Your assignment:
Transcribe, word for word, every line from the one containing "[0:05.50-0:06.00]" through the final line of the records, and omit the pictures.

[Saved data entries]
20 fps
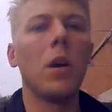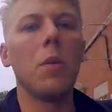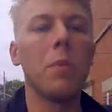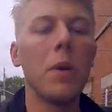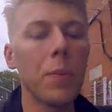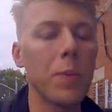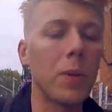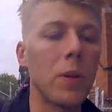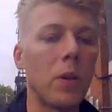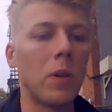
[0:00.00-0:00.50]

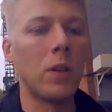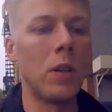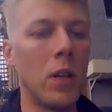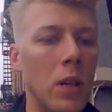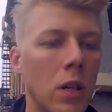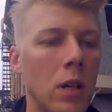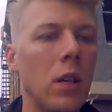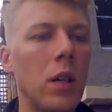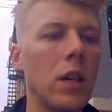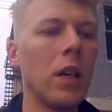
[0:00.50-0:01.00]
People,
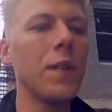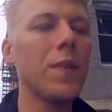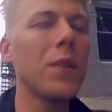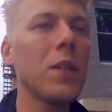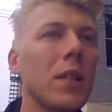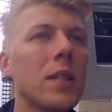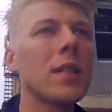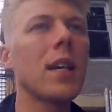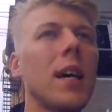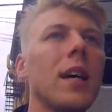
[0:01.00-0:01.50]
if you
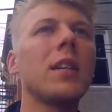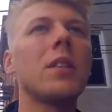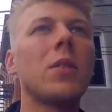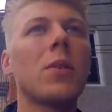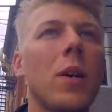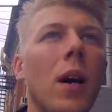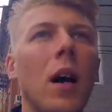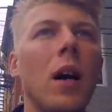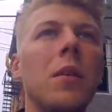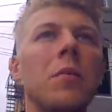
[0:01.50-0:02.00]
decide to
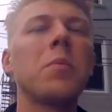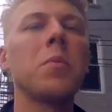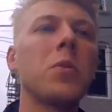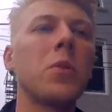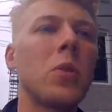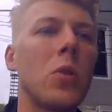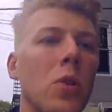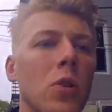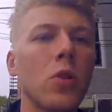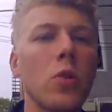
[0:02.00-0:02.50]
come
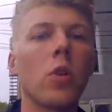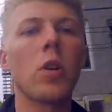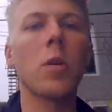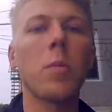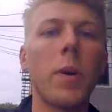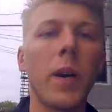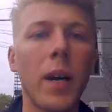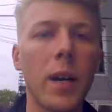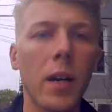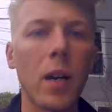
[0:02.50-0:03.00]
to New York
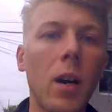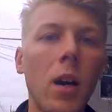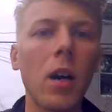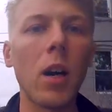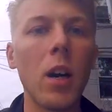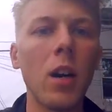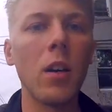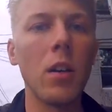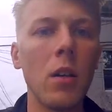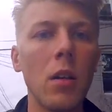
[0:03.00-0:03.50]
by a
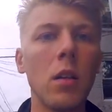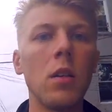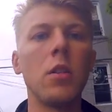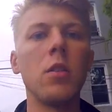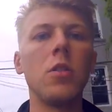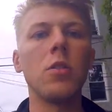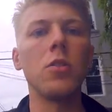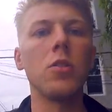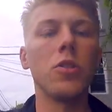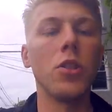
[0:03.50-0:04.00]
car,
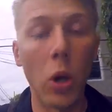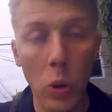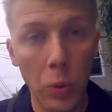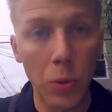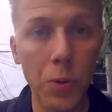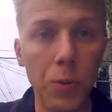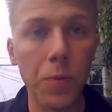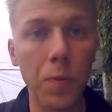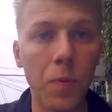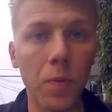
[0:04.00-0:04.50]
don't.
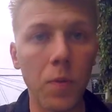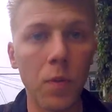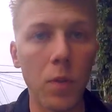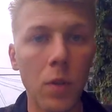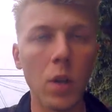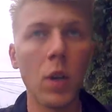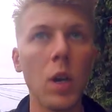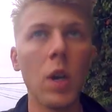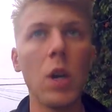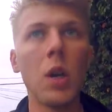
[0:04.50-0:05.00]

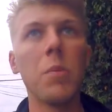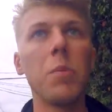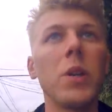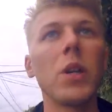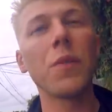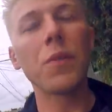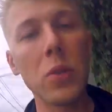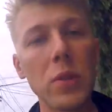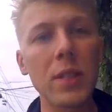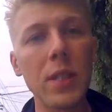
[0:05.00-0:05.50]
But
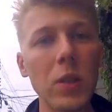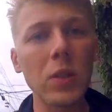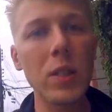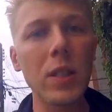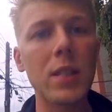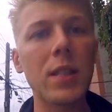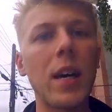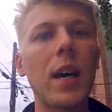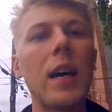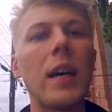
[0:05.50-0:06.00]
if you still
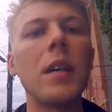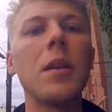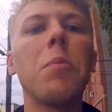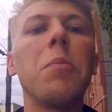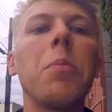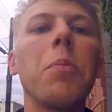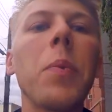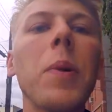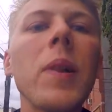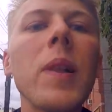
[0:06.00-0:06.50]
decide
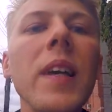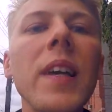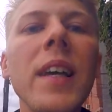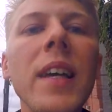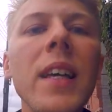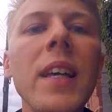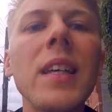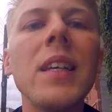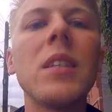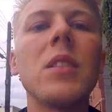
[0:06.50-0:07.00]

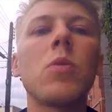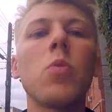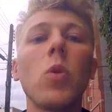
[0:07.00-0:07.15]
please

Solution for this task:
[0:05.50-0:06.00]
if you still
[0:06.00-0:06.50]
decide
[0:06.50-0:07.00]

[0:07.00-0:07.15]
please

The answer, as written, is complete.